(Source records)
━━━━━━━━

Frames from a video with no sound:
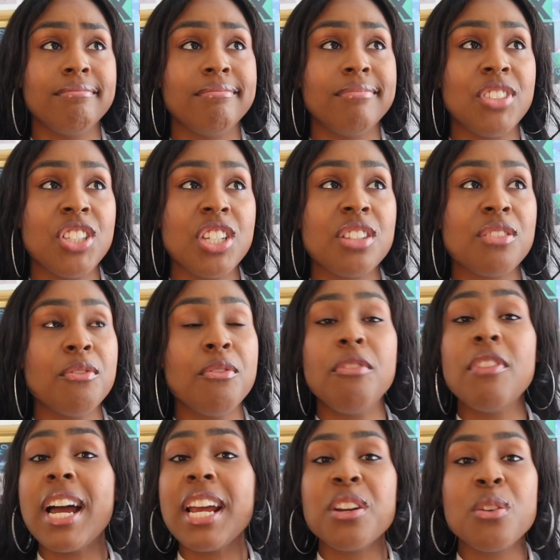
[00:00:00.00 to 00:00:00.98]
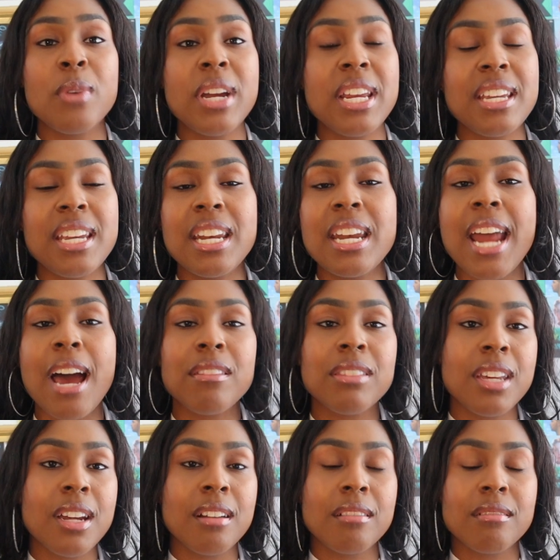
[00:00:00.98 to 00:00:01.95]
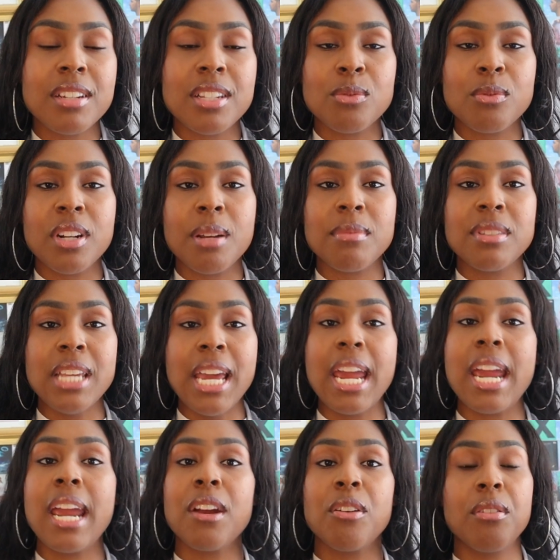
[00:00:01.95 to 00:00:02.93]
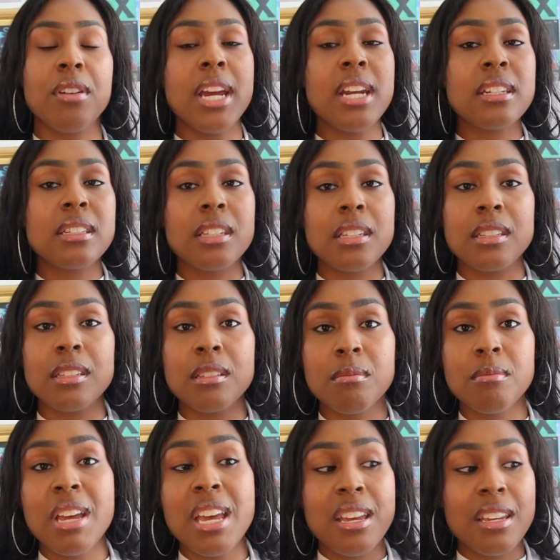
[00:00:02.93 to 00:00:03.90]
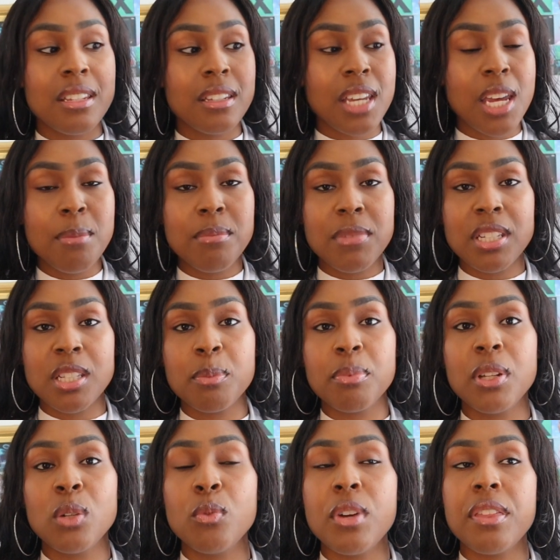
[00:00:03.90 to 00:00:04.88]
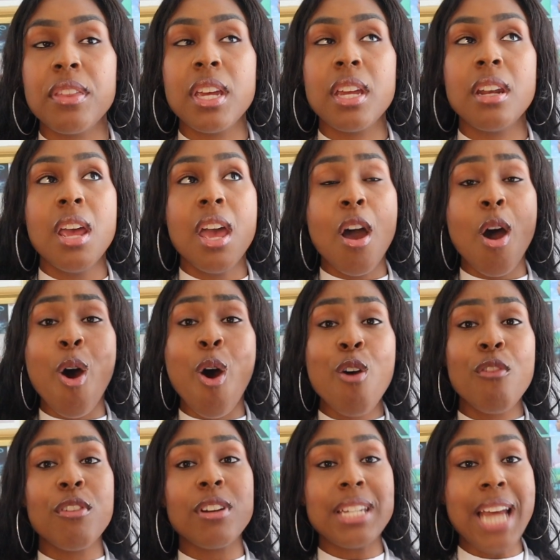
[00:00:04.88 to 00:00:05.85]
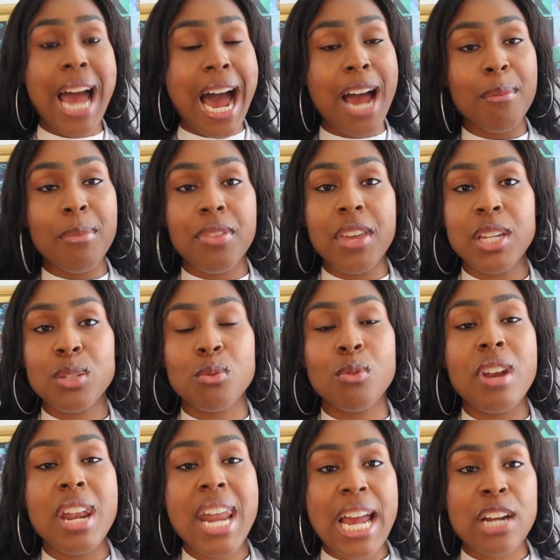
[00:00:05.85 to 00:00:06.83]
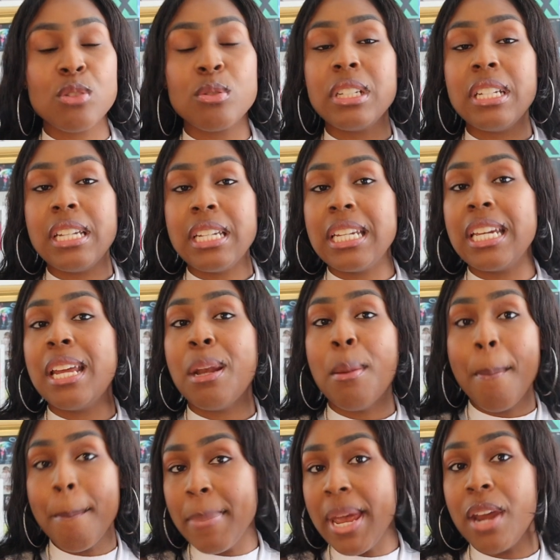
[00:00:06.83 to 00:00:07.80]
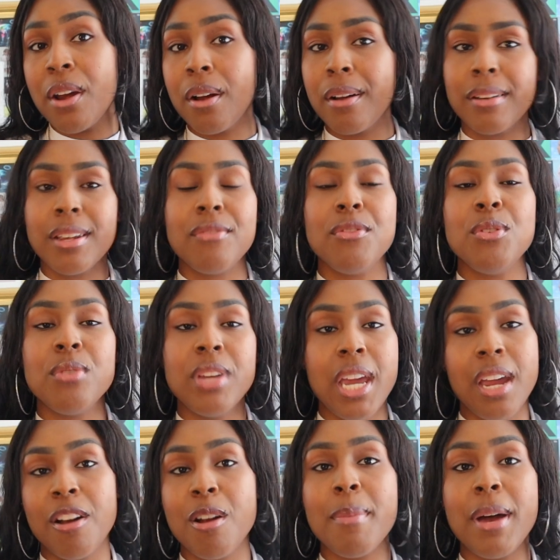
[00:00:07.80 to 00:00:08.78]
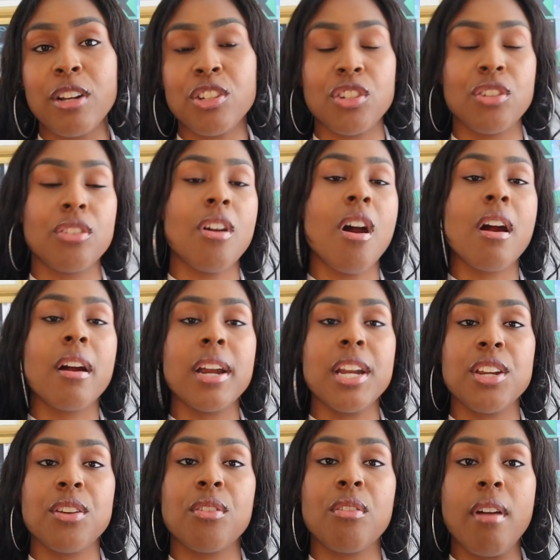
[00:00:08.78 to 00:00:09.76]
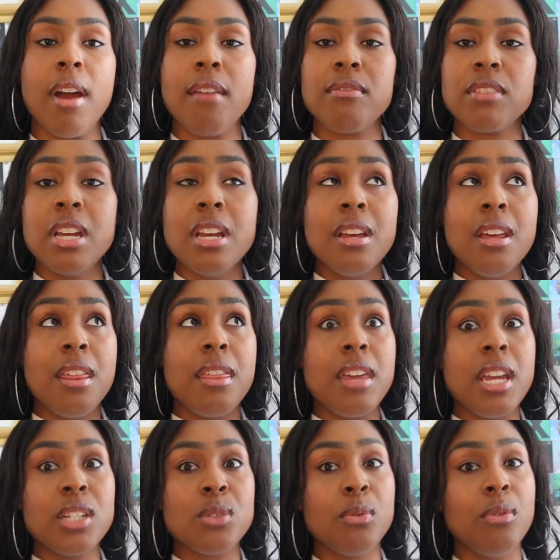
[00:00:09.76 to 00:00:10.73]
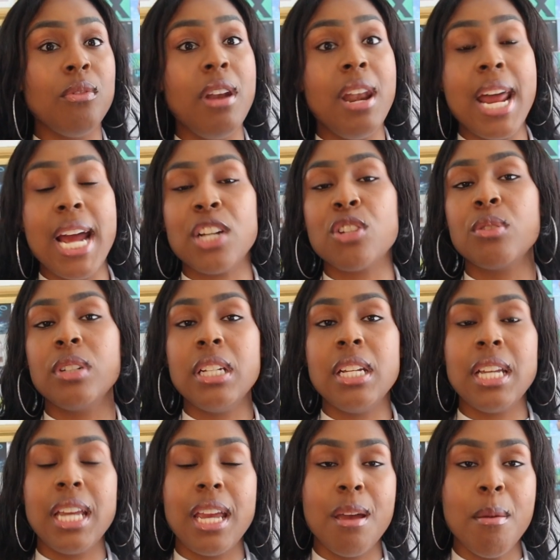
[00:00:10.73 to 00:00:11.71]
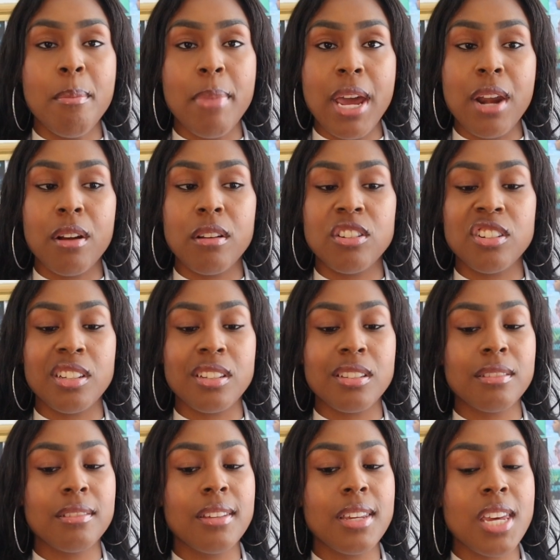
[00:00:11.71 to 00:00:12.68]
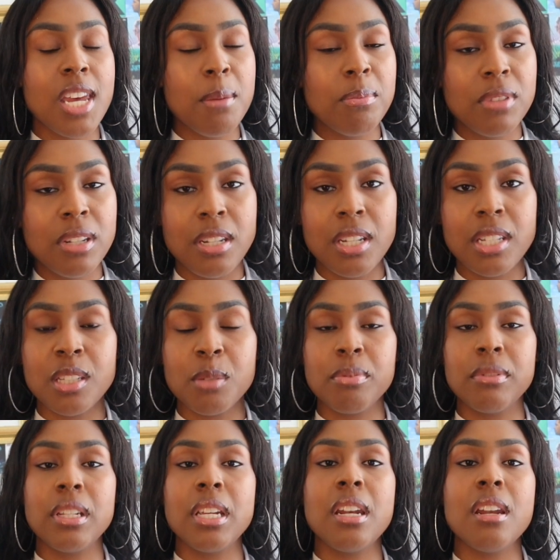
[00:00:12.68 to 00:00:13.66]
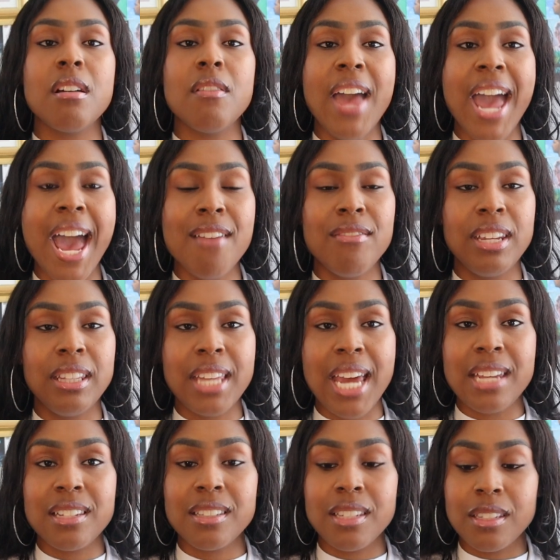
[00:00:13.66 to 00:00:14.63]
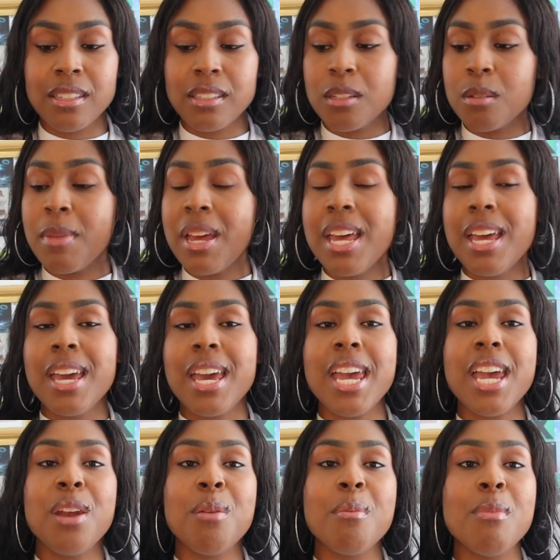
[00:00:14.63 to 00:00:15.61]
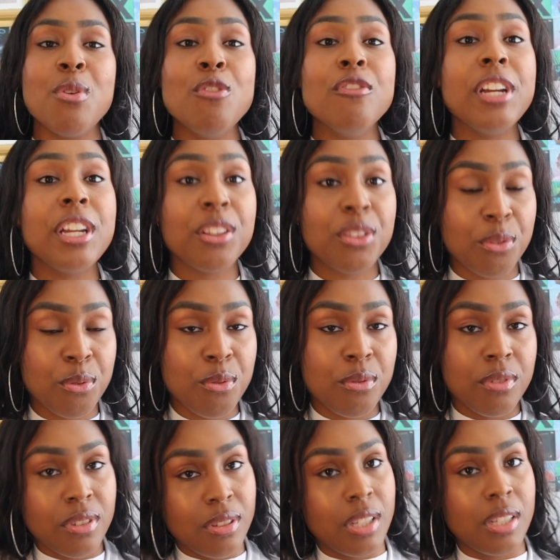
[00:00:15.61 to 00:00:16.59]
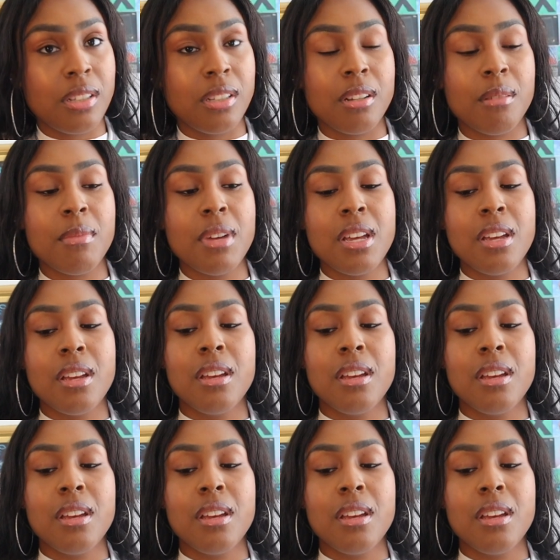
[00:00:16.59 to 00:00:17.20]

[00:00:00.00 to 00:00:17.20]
Just find a way to get it out there is what I'm saying. Create a system, keep discipline with it. Over time, things will naturally get better if you care about your art and your craft. Things will naturally get better. Just keep the discipline of having that system and moving through the system.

━━━━━━━━

◆ **Problem to work on**: Repeat every line of the data exactly, but do not include pictures.

◆ **Response**:
Frames from a video with no sound:
[00:00:00.00 to 00:00:00.98]
[00:00:00.98 to 00:00:01.95]
[00:00:01.95 to 00:00:02.93]
[00:00:02.93 to 00:00:03.90]
[00:00:03.90 to 00:00:04.88]
[00:00:04.88 to 00:00:05.85]
[00:00:05.85 to 00:00:06.83]
[00:00:06.83 to 00:00:07.80]
[00:00:07.80 to 00:00:08.78]
[00:00:08.78 to 00:00:09.76]
[00:00:09.76 to 00:00:10.73]
[00:00:10.73 to 00:00:11.71]
[00:00:11.71 to 00:00:12.68]
[00:00:12.68 to 00:00:13.66]
[00:00:13.66 to 00:00:14.63]
[00:00:14.63 to 00:00:15.61]
[00:00:15.61 to 00:00:16.59]
[00:00:16.59 to 00:00:17.20]

[00:00:00.00 to 00:00:17.20]
Just find a way to get it out there is what I'm saying. Create a system, keep discipline with it. Over time, things will naturally get better if you care about your art and your craft. Things will naturally get better. Just keep the discipline of having that system and moving through the system.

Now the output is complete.